I'm not convinced that it has to be a formal, named thing though. In terms of the gating thing, that would be an organisational solution to a purely technical problem: up to now there's been no middle ground between a cluster of projects that all gate against each other and just not gating against each other at all. I'm totally confident that the QA and Infra teams can fix that. Those folks are superb at what they do.

And on the release side, I think we're running before we can walk. It's not clear that most, or even many, projects would want to abandon a co-ordinated release anyway. (I'd actually have no problem with letting projects opt-out if they have some reason to - TripleO already effectively did.) External stakeholders (including the board) would _inevitably_ treat a shrinking of the co-ordinated release as an endorsement of which projects we actually care about, and by extension which projects they should care about.

If we ever reach a point where interfaces are stable enough that we don't need a co-ordinated release, let's consider _then_ whether to tear the whole thing down - in one fell swoop. Taking a half-measure sends exactly the wrong signal.

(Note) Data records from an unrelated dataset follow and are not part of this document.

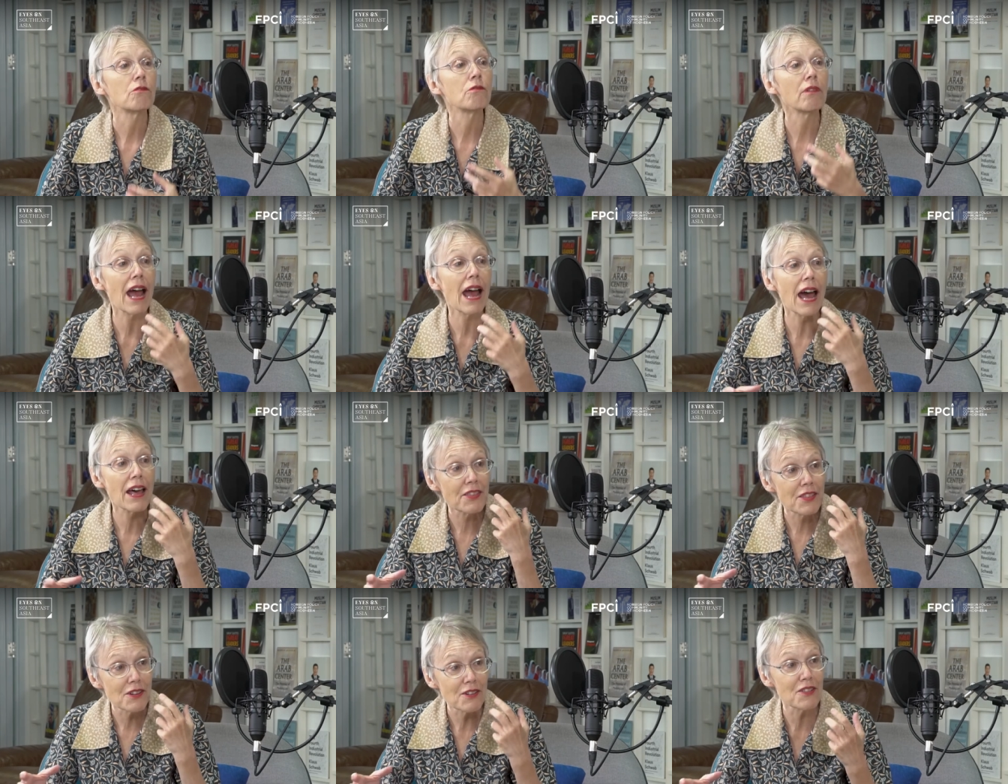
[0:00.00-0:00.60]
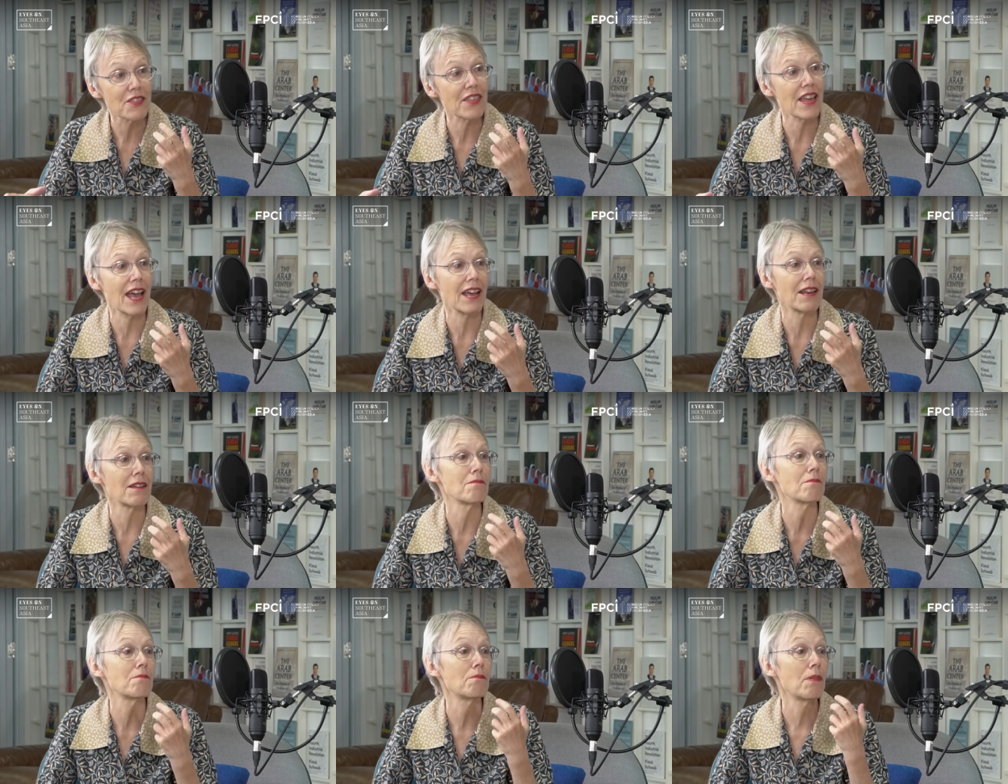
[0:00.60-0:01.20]
rather
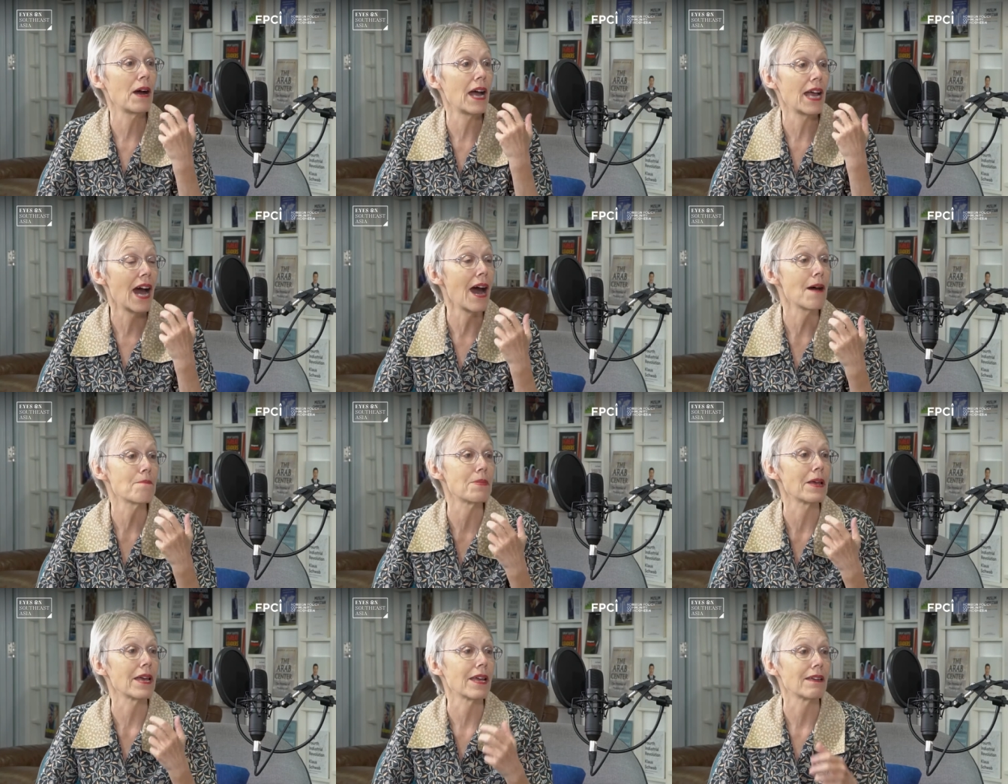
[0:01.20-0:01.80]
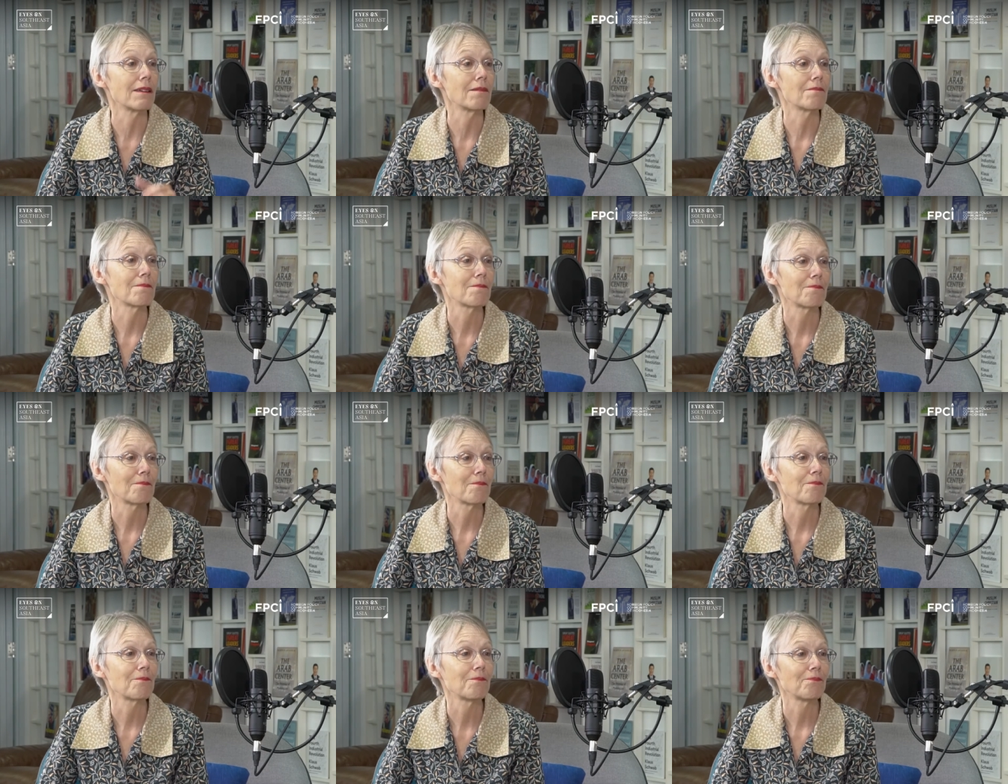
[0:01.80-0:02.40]
than by HP,
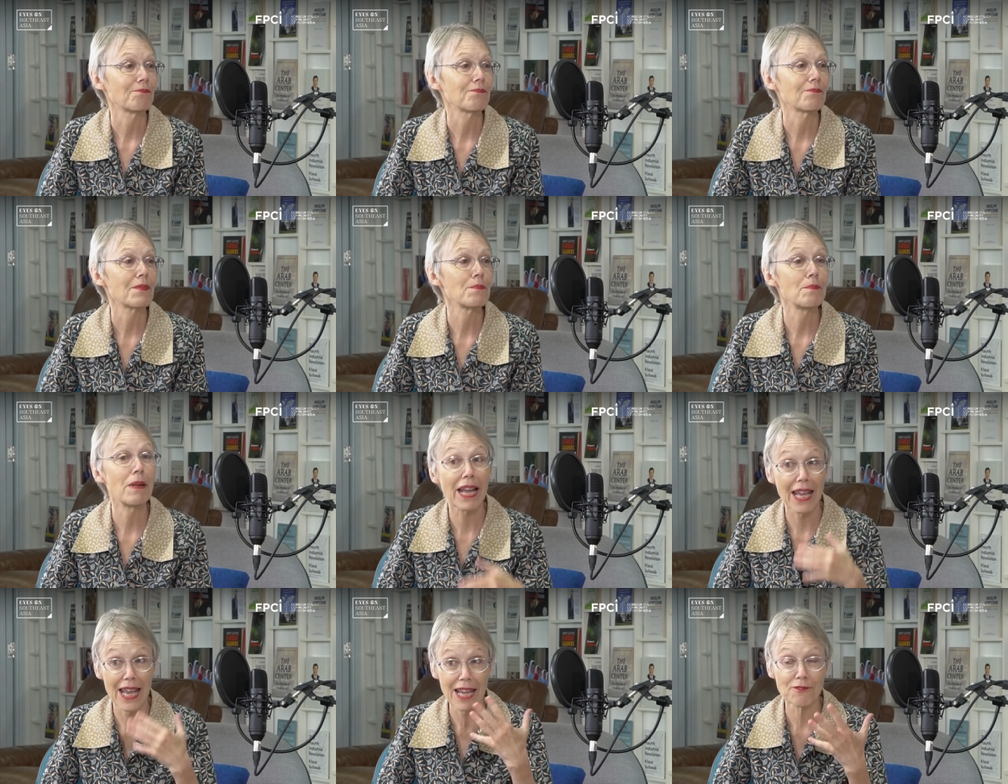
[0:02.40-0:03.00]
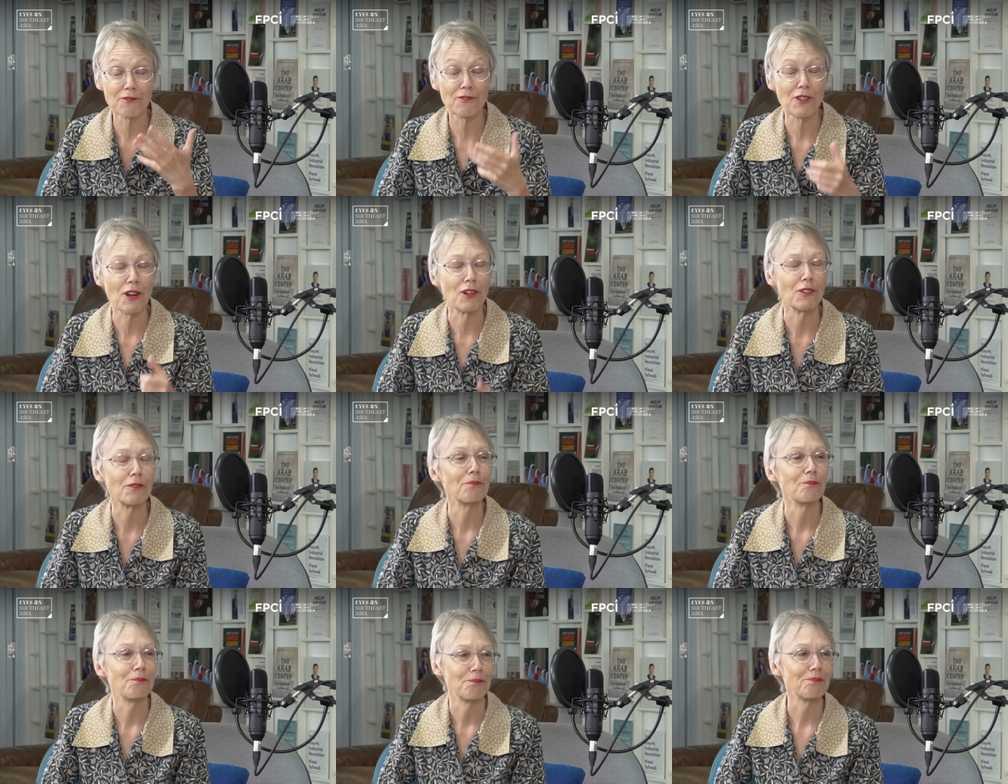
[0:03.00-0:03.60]
by handphone.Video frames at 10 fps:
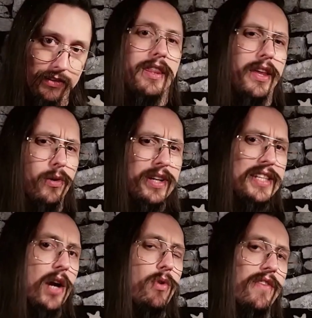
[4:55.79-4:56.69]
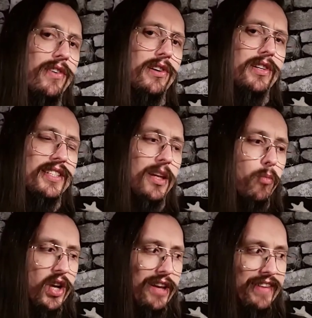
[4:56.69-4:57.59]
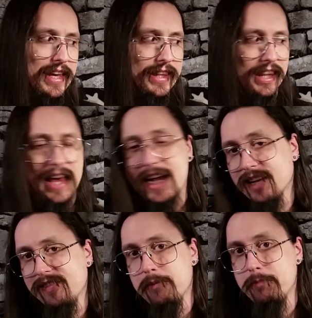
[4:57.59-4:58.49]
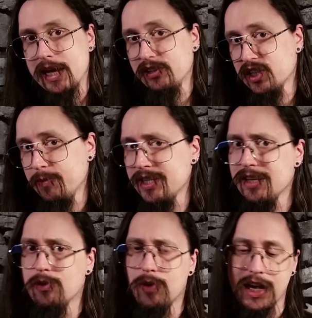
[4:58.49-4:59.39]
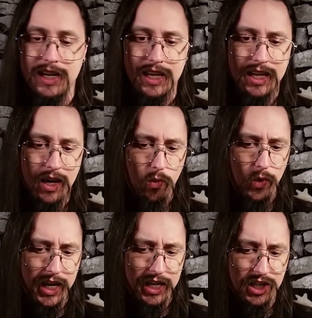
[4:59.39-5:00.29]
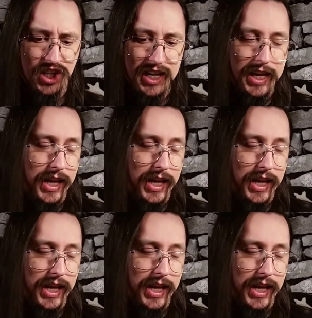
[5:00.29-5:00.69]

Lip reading: There is, however, somewhat of a lack of embellishment in the writing, which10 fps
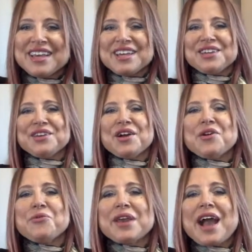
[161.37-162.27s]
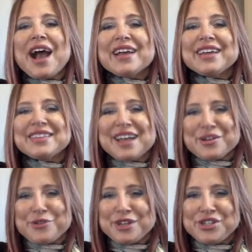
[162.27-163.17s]
When I get
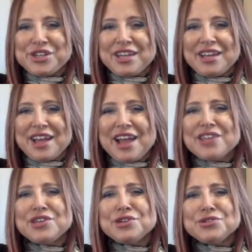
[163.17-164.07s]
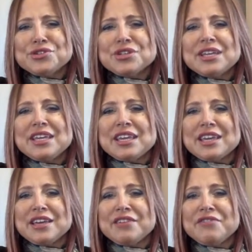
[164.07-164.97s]
that question, I usually
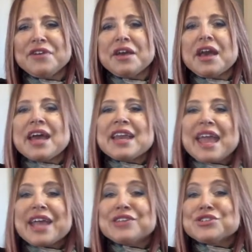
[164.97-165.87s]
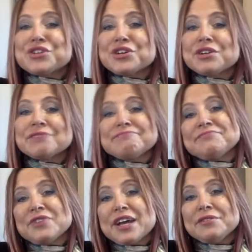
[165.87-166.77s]
give an answer,
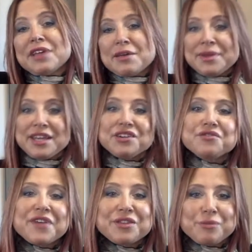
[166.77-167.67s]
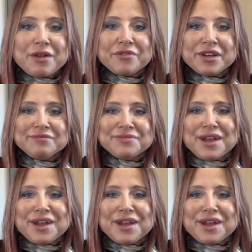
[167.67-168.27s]
well, I'm an interfaith reverend.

TBH, though, I don't think we're likely to ever make that choice (though more projects may be able to move to a Swift-like release model over time). There's a lot more to testing that your project integrates with another one than just making sure it presents the interface it thought it was presenting. At some point you have to try it - though hopefully we eventually won't need to try it *on every commit* any more - and a co-ordinated release can help a lot with simplifying that.

Finally, I would add that unco-ordinated releases, where distributions have to select a set of components that synced to the global requirements at different times, are not going to be truly feasible until we have a container-based deployment system. I expect it to not be an issue in the future, but that work is only just getting underway.

For all of those reasons, I think shrinking the co-ordinated release is premature.

cheers,
Zane.

In addition, we should encourage other shared use cases in openstack both for 
testing (functional tests against groups of services) and for releases (shared 
releases of related projects).

[1] Note this wasn’t a planned debate, but a spontaneous discussion that 
included (at various points) Monty Taylor, Jay Pipes, Joe Gordon, John 
Dickenson, Myself, and (undoubtedly) one or two people I”m forgetting.